BEGIN Listed entries
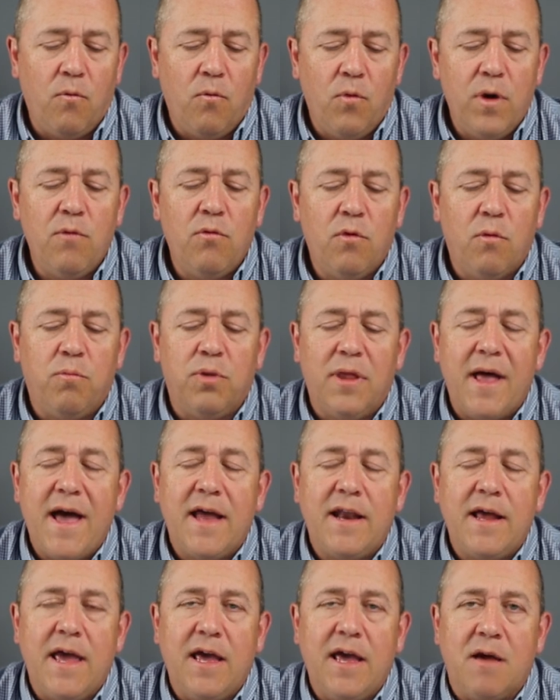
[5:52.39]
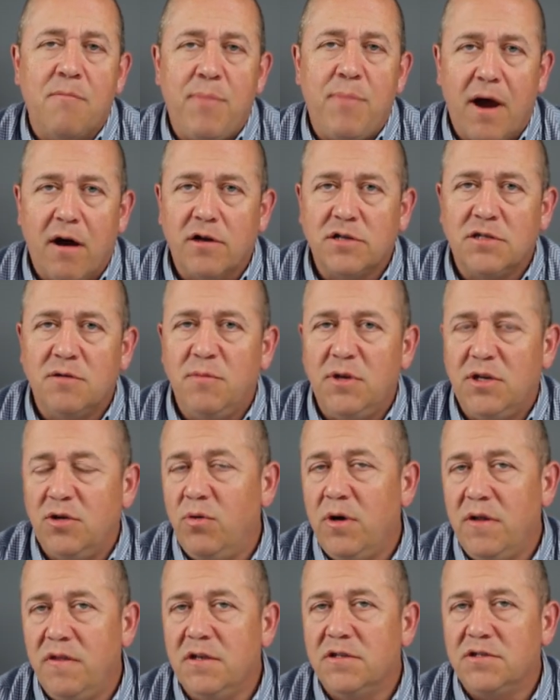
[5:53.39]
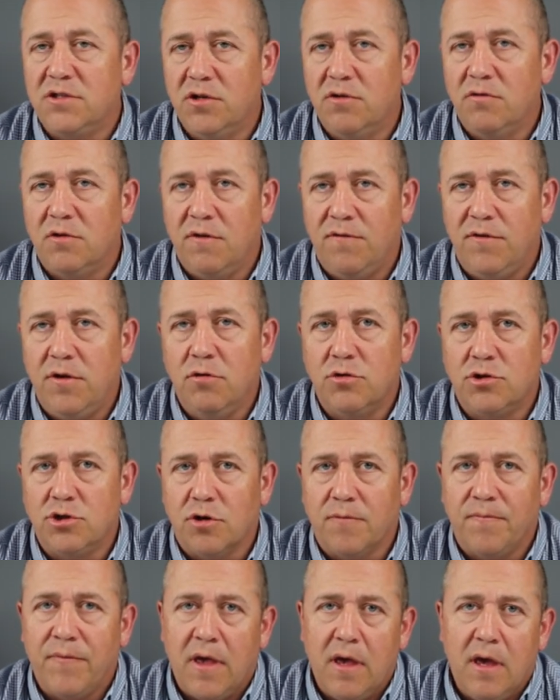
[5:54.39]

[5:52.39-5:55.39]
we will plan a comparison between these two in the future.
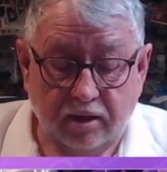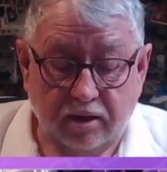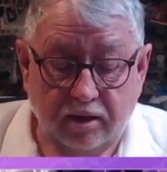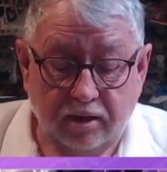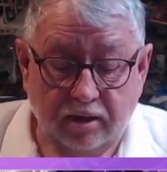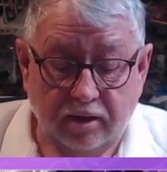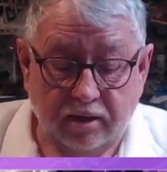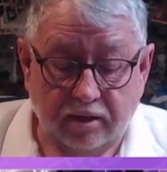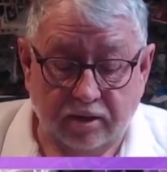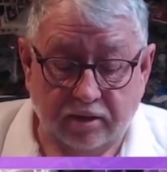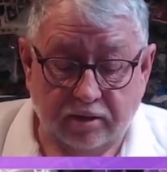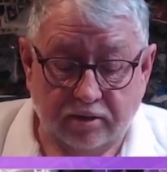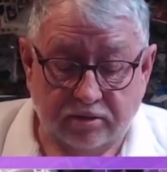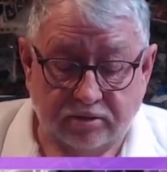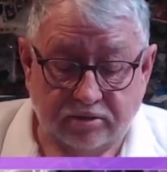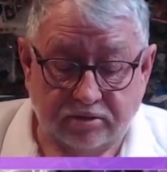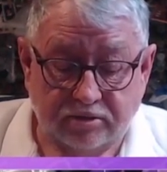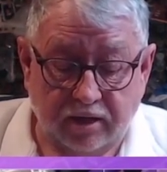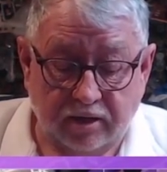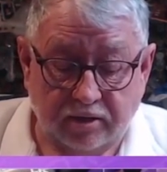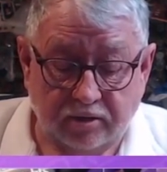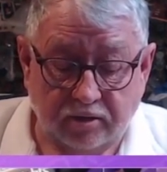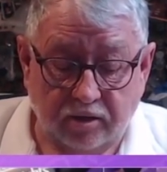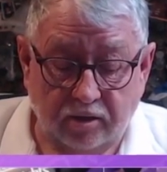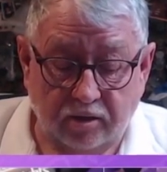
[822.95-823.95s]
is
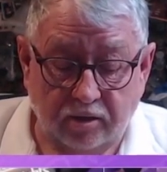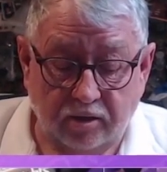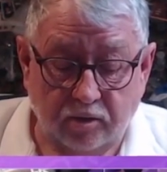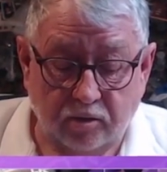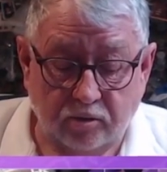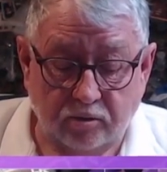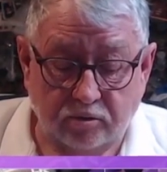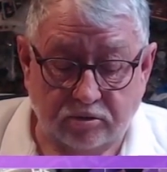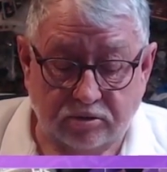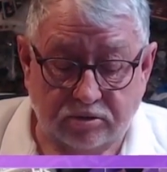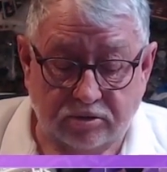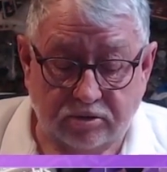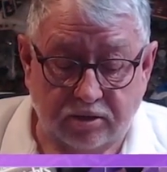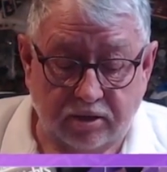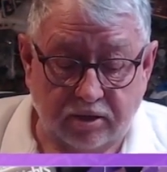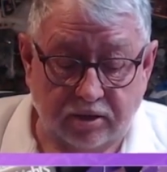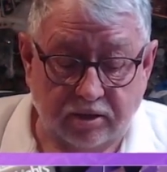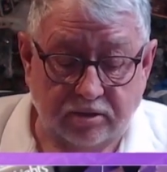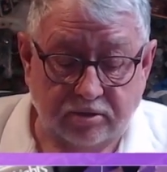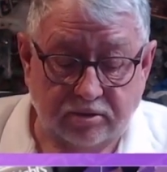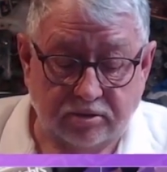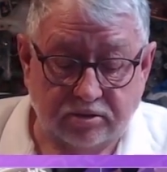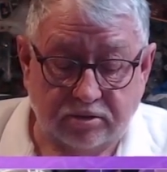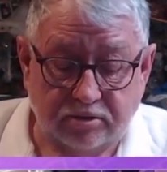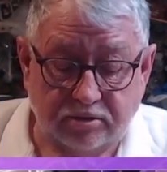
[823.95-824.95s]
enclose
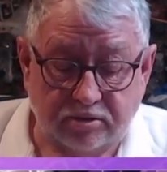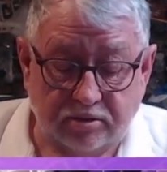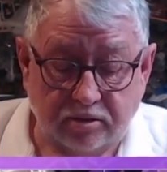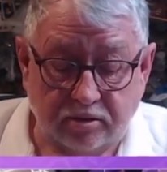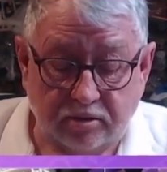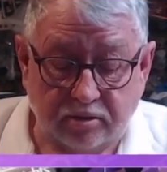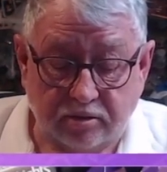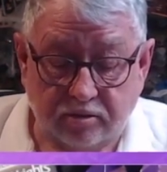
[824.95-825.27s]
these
END Listed entries
■ **Required work**: The task calls for repeating each line above exactly while excluding the pictures.

■ **Final answer**:
[5:52.39]
[5:53.39]
[5:54.39]

[5:52.39-5:55.39]
we will plan a comparison between these two in the future.
[822.95-823.95s]
is
[823.95-824.95s]
enclose
[824.95-825.27s]
these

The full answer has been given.